>>>>
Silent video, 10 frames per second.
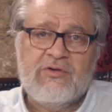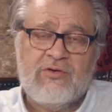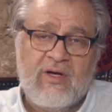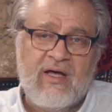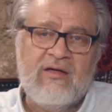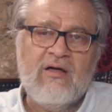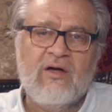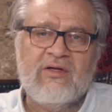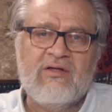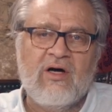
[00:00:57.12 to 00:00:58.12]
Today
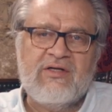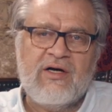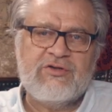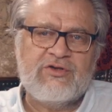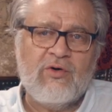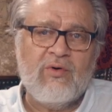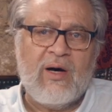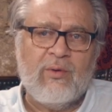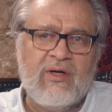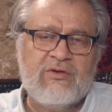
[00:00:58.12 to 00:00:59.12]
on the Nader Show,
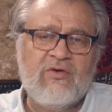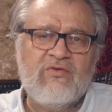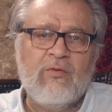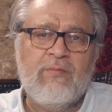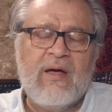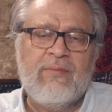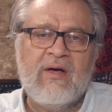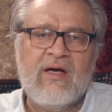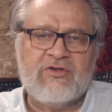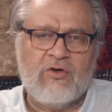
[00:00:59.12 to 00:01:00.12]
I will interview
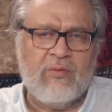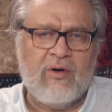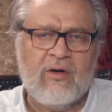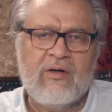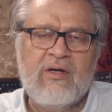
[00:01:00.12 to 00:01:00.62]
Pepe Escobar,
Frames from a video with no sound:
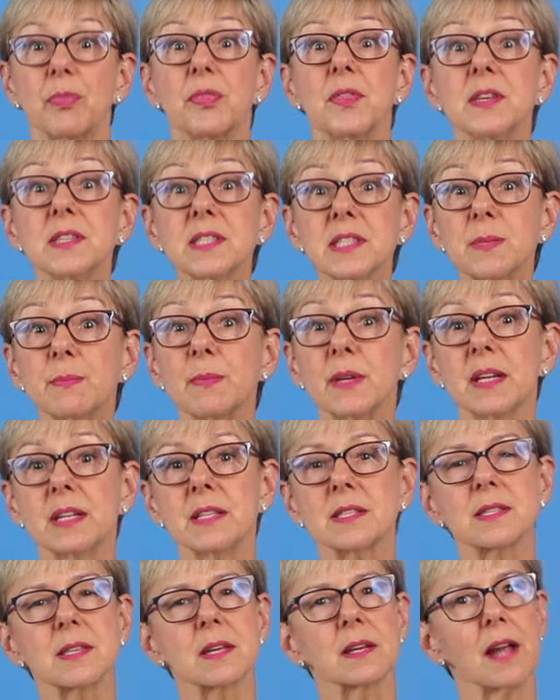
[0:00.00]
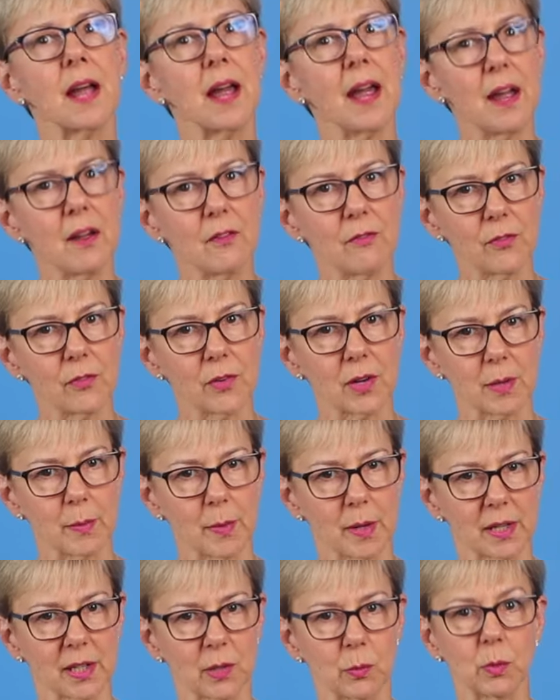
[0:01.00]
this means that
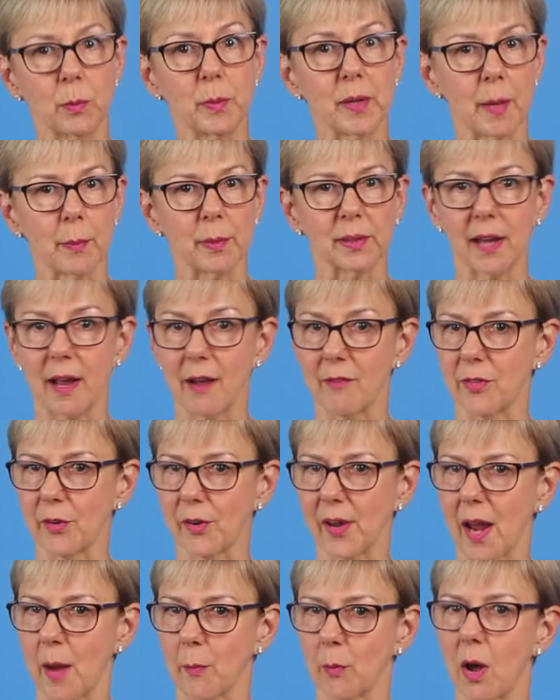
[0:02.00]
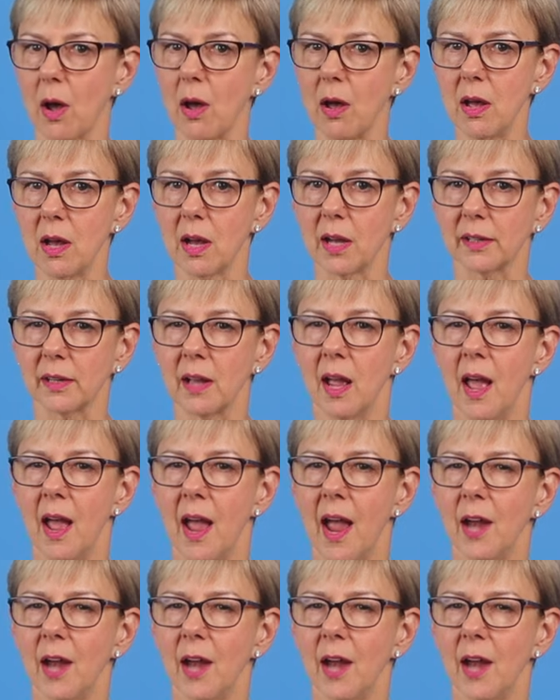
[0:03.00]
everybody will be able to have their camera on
<<<<
>>>>
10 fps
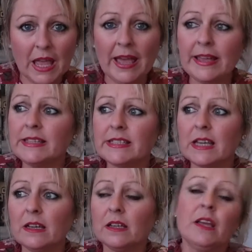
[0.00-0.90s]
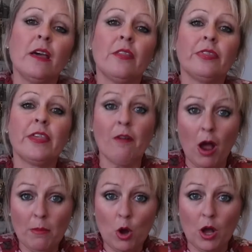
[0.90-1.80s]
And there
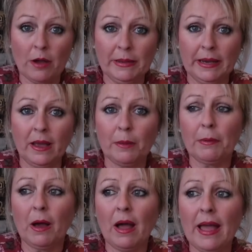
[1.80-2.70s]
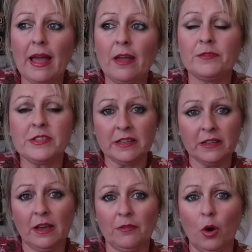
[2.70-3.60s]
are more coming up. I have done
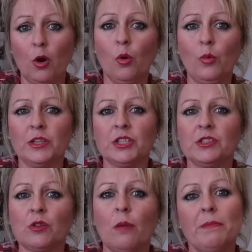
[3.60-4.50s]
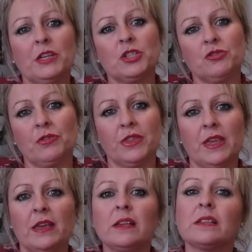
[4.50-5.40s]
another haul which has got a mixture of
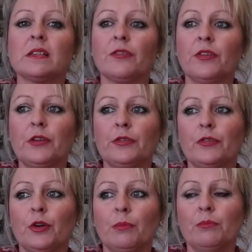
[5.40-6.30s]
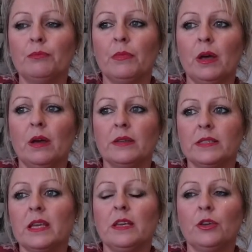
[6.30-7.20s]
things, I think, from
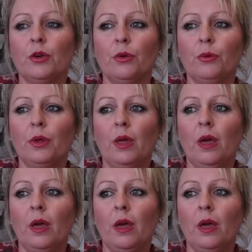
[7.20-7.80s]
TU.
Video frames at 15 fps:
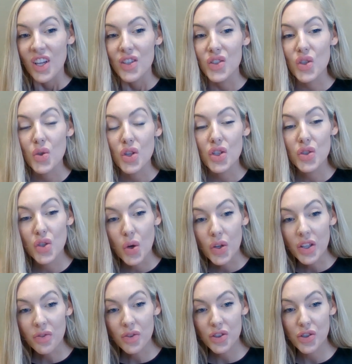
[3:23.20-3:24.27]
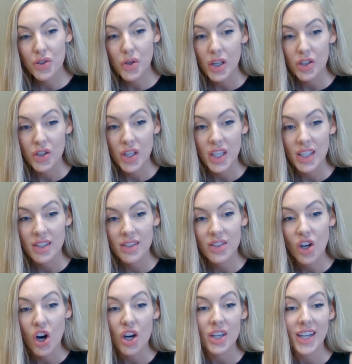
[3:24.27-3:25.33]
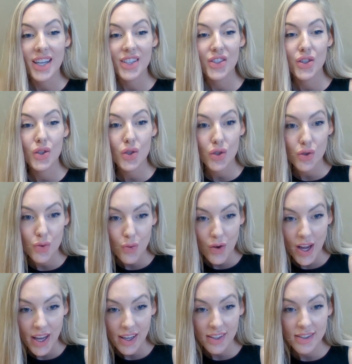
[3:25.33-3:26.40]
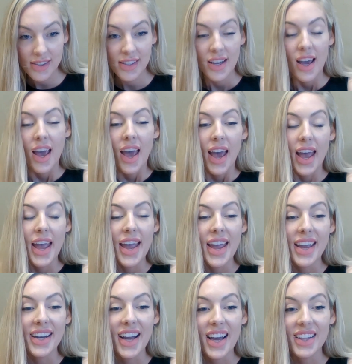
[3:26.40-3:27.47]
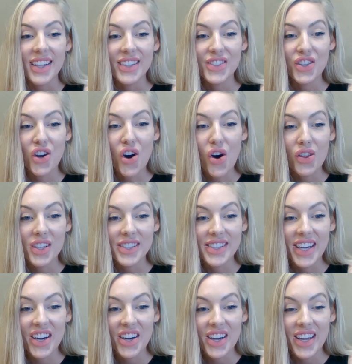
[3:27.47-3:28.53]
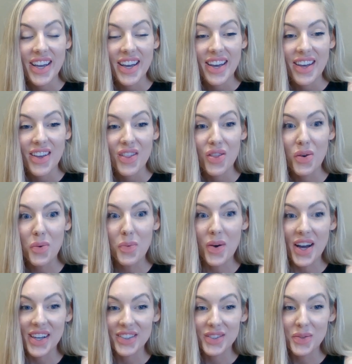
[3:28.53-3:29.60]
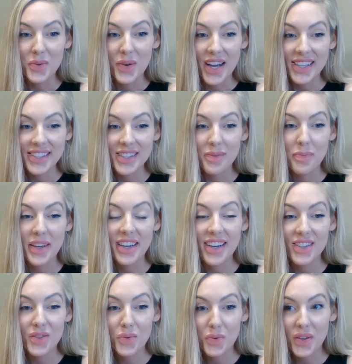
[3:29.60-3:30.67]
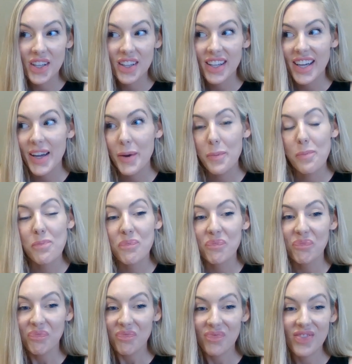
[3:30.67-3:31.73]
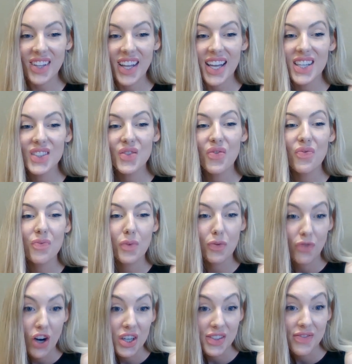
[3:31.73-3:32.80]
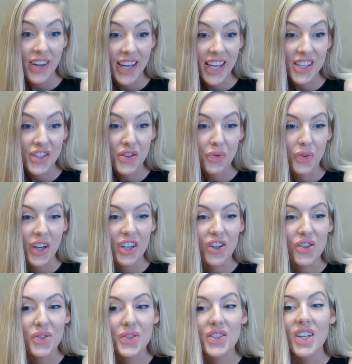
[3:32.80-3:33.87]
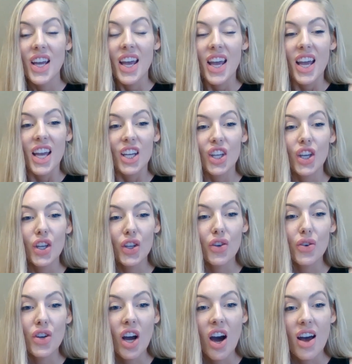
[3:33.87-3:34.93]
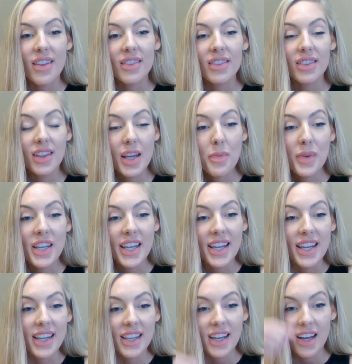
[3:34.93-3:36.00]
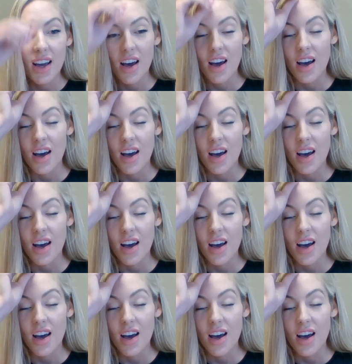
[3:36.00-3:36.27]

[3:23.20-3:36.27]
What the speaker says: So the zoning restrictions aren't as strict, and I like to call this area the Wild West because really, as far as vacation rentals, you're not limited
<<<<
>>>>
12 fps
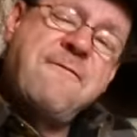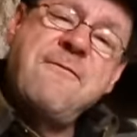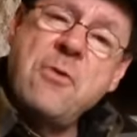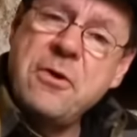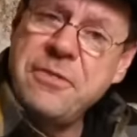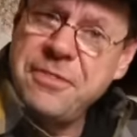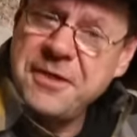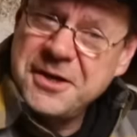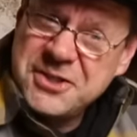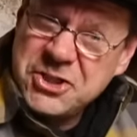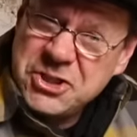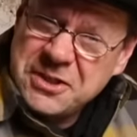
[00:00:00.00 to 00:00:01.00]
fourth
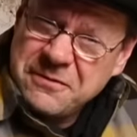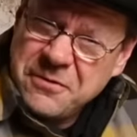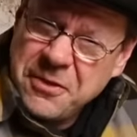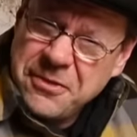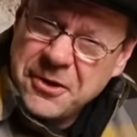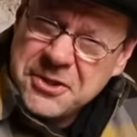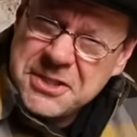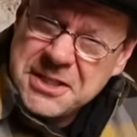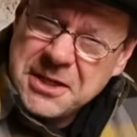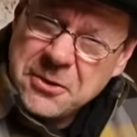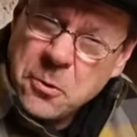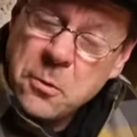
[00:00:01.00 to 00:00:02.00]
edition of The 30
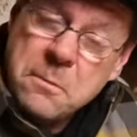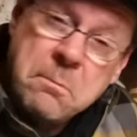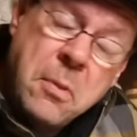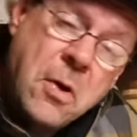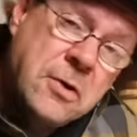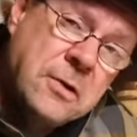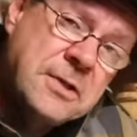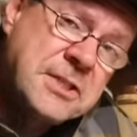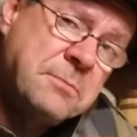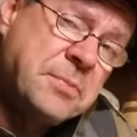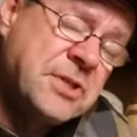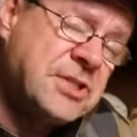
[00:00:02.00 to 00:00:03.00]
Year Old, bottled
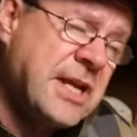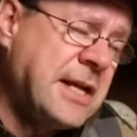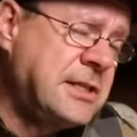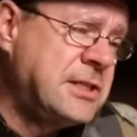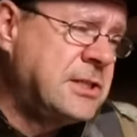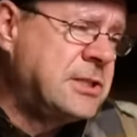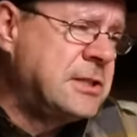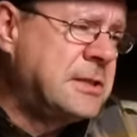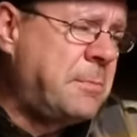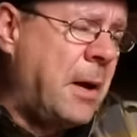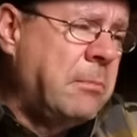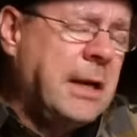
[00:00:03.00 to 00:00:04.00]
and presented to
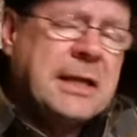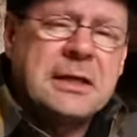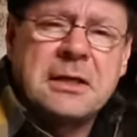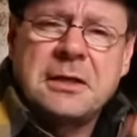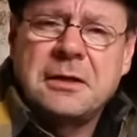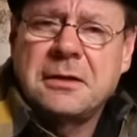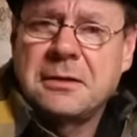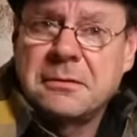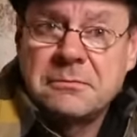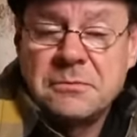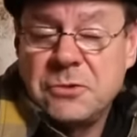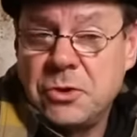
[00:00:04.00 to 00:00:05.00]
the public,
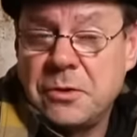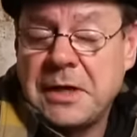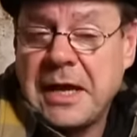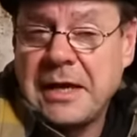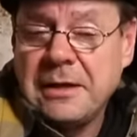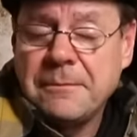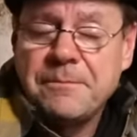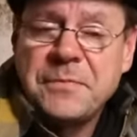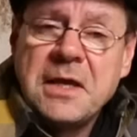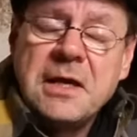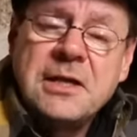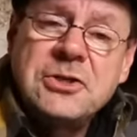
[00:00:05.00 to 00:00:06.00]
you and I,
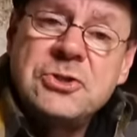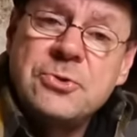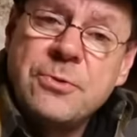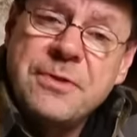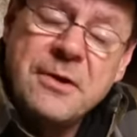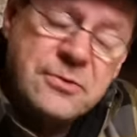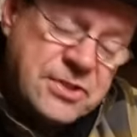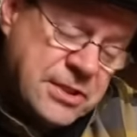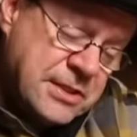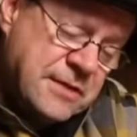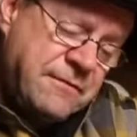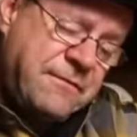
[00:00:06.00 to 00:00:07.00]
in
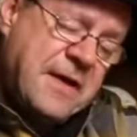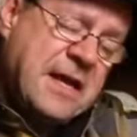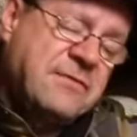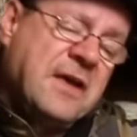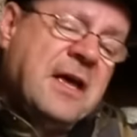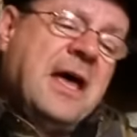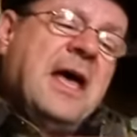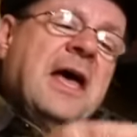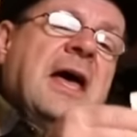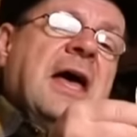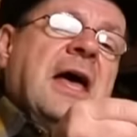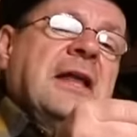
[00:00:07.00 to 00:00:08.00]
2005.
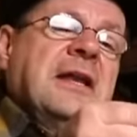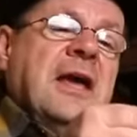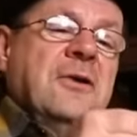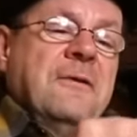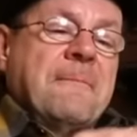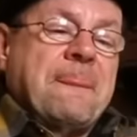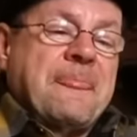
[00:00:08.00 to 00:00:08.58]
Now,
<<<<
→ **EXERCISE BRIEF**:
Respond with the exact lines above running from the one containing "[5.40-6.30s]" to the one containing "[3:23.20-3:36.27]", both ends kept and no pictures included.

→ **SOLVED PROBLEM**:
[5.40-6.30s]
[6.30-7.20s]
things, I think, from
[7.20-7.80s]
TU.
Video frames at 15 fps:
[3:23.20-3:24.27]
[3:24.27-3:25.33]
[3:25.33-3:26.40]
[3:26.40-3:27.47]
[3:27.47-3:28.53]
[3:28.53-3:29.60]
[3:29.60-3:30.67]
[3:30.67-3:31.73]
[3:31.73-3:32.80]
[3:32.80-3:33.87]
[3:33.87-3:34.93]
[3:34.93-3:36.00]
[3:36.00-3:36.27]

[3:23.20-3:36.27]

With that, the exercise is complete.